I dated someone who was jealous of me.
He was jealous of every single friend of mine, of any person I’d greet with a smile regardless of their gender or their age.
What made him even madder, and he had to take it out on me, was when some of the guys would treat me nice. I was a ‘call girl’ because no normal or decent girl knew so many guys.
And I believed him because it was what he said.
I hated myself for being a nice person and loving everyone, so I started walking in the street and asking God that nobody greets me. I stopped smiling at strangers and I became less and less the bubbly person I used to be.
I dated someone who made me feel stronger.
Because I felt strong enough to walk away from him. Because I left him, I feel there is nothing now that could bring me down. I’ve been through hell and I’ve made it.

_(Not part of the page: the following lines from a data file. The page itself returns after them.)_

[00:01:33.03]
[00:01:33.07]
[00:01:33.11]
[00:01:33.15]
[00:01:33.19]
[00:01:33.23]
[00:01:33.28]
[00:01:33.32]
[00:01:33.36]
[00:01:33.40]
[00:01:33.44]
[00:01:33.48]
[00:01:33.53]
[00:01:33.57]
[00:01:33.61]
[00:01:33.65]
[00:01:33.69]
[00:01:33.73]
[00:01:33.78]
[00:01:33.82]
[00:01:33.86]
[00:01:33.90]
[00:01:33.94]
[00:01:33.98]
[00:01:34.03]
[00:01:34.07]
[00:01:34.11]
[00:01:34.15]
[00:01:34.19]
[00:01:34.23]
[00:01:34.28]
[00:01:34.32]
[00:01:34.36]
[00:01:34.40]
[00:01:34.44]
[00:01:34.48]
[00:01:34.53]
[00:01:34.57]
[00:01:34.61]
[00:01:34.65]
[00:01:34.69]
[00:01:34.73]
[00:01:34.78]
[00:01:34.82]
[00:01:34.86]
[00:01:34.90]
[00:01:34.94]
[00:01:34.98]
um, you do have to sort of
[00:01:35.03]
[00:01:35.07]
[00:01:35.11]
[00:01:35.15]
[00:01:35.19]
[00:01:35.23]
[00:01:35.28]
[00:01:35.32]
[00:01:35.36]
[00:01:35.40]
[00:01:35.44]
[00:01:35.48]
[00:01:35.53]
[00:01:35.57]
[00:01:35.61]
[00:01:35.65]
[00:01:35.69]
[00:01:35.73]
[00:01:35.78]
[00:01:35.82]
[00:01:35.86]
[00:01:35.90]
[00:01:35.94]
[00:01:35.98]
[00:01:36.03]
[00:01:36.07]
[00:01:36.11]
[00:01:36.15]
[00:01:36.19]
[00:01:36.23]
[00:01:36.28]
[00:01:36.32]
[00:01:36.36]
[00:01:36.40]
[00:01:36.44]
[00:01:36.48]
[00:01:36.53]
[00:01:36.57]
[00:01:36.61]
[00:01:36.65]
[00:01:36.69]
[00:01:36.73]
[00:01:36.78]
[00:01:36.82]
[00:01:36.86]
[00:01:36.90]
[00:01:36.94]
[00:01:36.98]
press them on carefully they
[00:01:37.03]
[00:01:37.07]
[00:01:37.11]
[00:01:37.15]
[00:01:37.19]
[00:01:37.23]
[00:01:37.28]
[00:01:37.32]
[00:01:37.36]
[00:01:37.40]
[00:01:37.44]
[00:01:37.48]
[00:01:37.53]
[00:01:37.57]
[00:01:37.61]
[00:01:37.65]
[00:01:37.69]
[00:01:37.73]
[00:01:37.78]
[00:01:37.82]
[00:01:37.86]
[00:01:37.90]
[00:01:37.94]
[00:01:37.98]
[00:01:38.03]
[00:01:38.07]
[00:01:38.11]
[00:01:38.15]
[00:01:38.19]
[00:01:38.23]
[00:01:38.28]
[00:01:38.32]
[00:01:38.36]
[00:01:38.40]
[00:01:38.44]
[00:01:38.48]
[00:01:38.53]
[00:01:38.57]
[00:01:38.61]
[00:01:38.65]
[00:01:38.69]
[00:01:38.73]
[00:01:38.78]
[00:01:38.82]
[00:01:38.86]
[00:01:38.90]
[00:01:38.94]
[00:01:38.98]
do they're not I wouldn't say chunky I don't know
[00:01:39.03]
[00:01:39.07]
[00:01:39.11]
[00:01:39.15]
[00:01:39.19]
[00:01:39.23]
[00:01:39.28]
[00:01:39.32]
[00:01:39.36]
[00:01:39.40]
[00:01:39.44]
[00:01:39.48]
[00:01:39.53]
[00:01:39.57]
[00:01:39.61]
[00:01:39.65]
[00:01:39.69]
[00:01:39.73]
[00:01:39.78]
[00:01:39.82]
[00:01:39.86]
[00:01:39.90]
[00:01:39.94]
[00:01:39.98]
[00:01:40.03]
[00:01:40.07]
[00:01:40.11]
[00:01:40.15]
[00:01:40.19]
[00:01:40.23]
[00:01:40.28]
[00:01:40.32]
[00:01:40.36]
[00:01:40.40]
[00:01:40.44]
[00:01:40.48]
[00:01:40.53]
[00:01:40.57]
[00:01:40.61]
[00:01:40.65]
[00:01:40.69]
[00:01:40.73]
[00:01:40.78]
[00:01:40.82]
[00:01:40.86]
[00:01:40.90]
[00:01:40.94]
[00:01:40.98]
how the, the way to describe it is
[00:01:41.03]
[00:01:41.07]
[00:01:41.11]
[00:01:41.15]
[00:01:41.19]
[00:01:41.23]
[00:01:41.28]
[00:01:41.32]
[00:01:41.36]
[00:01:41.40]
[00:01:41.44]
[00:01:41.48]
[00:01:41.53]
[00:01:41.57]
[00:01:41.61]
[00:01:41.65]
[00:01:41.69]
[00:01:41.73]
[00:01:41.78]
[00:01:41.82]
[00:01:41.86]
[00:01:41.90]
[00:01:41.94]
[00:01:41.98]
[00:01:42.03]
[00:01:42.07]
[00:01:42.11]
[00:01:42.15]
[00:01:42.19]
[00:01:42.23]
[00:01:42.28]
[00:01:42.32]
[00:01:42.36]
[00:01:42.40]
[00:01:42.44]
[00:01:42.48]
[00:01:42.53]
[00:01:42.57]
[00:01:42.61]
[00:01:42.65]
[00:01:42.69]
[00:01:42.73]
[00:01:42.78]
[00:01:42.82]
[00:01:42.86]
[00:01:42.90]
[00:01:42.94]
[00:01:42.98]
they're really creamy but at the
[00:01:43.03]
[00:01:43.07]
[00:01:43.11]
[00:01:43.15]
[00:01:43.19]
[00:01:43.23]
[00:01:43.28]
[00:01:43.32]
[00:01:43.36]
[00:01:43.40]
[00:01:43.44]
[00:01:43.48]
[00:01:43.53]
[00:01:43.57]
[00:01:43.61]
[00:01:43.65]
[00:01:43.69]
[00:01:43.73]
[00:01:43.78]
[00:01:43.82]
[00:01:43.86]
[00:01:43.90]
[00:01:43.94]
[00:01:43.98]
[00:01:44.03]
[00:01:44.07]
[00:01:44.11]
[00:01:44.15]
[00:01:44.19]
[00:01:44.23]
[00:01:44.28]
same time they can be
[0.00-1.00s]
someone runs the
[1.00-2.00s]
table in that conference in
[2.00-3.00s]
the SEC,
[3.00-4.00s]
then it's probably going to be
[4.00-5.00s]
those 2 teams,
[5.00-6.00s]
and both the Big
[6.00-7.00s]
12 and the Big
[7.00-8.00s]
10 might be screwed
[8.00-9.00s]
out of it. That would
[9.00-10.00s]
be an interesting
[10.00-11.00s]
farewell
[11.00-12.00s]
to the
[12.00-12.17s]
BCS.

I found the strength to be the old me, to greet people with a smile, to love little kids and to play with dogs I stumble upon on the street.
I felt like the funniest person in the world and my friends enjoyed having me, the true me, back.
Because of where I was before, I am strong enough to love again and I am brave enough to stand up to myself.
Because I brushed everything aside, loved him with everything in me, and that didn’t make him love me back, showed me I could survive only on my love.
Because in leaving him, I learned how strong I was. Because in leaving him, I learned to love me again.